WHAT IS NEEDED: Please output only the lines running from the one that contains "[00:01:48.70 to 00:01:49.70]" through the last line of the data below, exactly as they stand, with no pictures.

+++

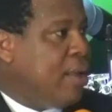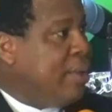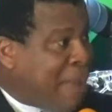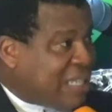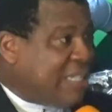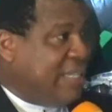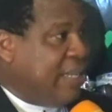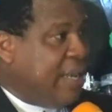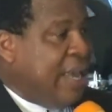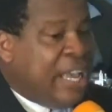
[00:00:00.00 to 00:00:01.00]
Imagine.
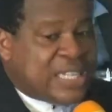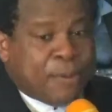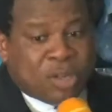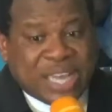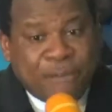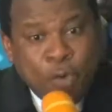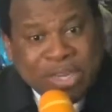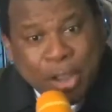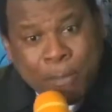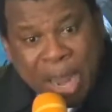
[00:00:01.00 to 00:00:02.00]
He said, because I've looked at
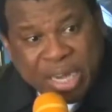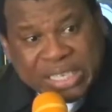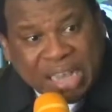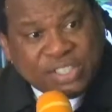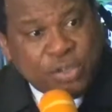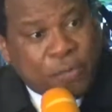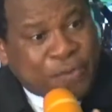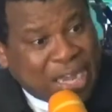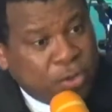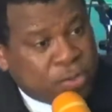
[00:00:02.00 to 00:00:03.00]
your marriage, I've seen your
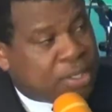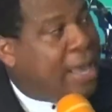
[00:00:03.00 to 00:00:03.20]
values,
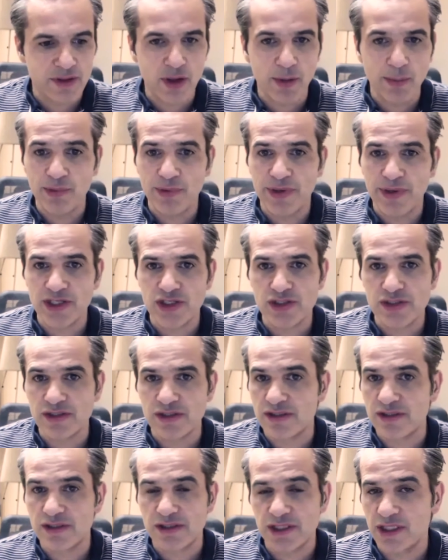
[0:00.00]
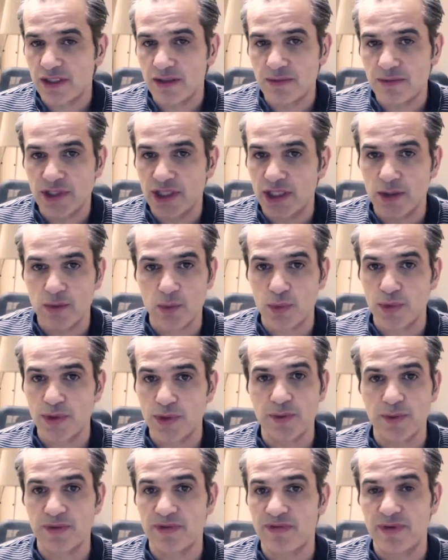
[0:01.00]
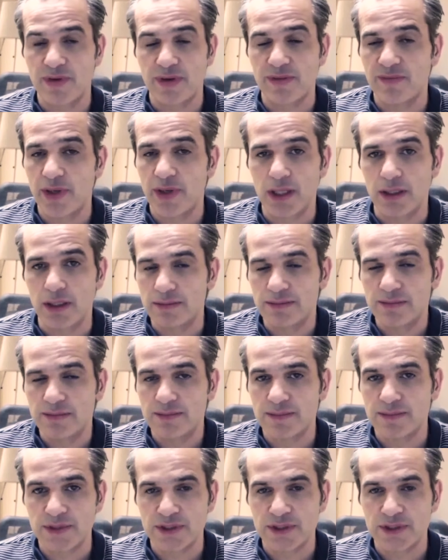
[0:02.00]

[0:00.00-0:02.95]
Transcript: operations team can work with very well. So,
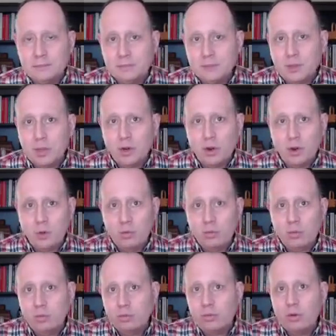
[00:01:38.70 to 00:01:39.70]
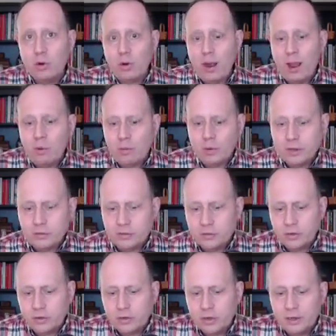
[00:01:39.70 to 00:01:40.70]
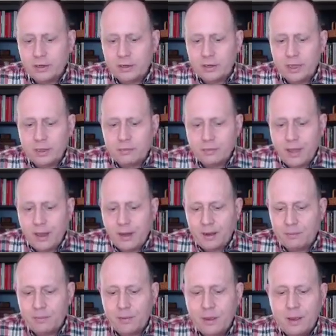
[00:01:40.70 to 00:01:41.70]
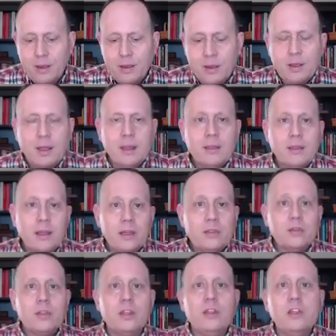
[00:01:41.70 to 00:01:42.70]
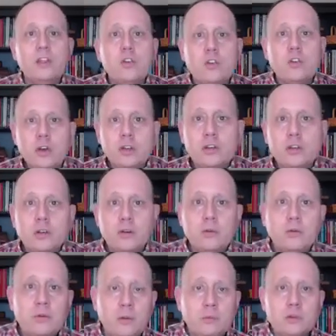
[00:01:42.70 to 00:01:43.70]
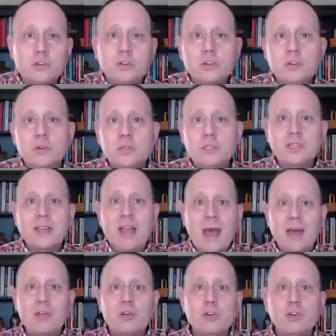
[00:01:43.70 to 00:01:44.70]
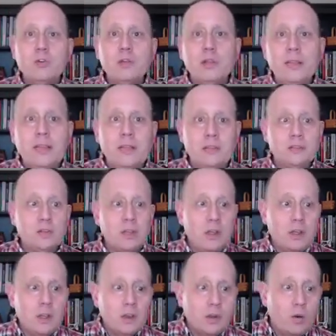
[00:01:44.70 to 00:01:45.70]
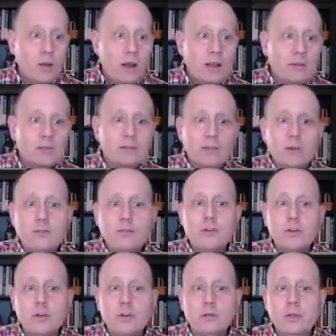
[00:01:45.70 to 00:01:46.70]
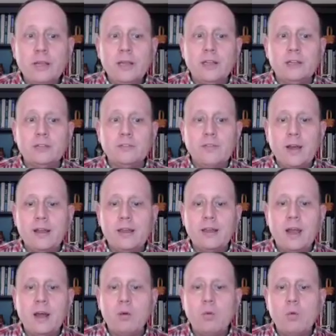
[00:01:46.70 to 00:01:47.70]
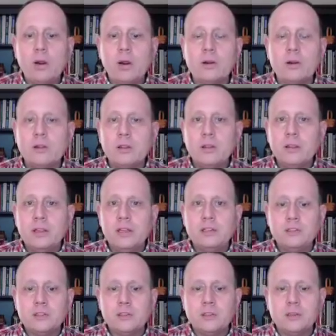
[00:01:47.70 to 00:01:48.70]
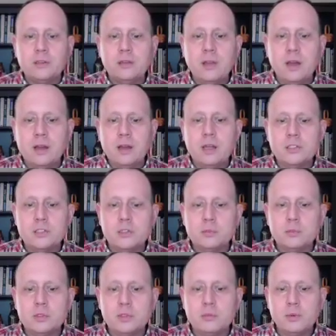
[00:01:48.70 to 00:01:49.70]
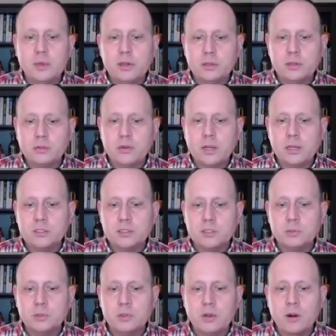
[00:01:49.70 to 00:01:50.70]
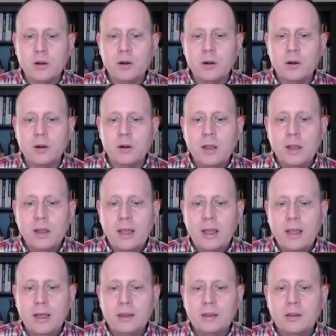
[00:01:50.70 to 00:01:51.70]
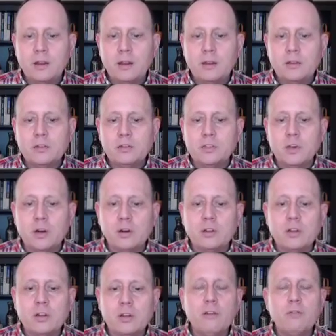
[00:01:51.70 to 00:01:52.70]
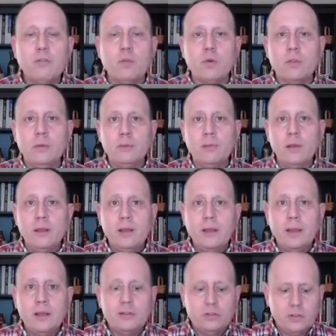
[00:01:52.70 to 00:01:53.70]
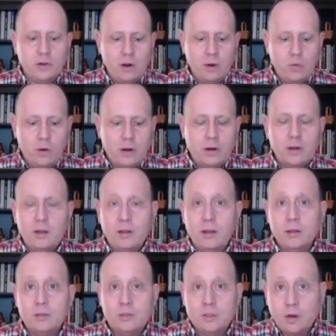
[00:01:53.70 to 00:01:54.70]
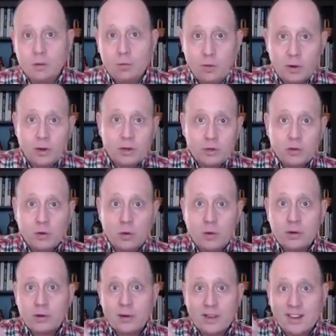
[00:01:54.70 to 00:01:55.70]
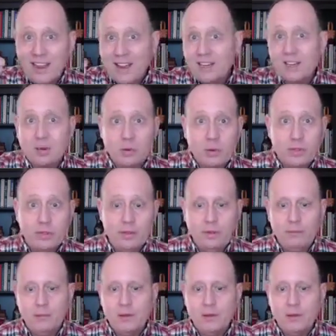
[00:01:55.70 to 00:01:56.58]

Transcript: your outreach. So you need to keep that up. The other thing that you could do, number two, is gather new leads. Go out and look for new leads. Find out where these customers and potential customers are, and start looking for them, and start working toward connecting with them.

+++

TASK RESULT:
[00:01:48.70 to 00:01:49.70]
[00:01:49.70 to 00:01:50.70]
[00:01:50.70 to 00:01:51.70]
[00:01:51.70 to 00:01:52.70]
[00:01:52.70 to 00:01:53.70]
[00:01:53.70 to 00:01:54.70]
[00:01:54.70 to 00:01:55.70]
[00:01:55.70 to 00:01:56.58]

Transcript: your outreach. So you need to keep that up. The other thing that you could do, number two, is gather new leads. Go out and look for new leads. Find out where these customers and potential customers are, and start looking for them, and start working toward connecting with them.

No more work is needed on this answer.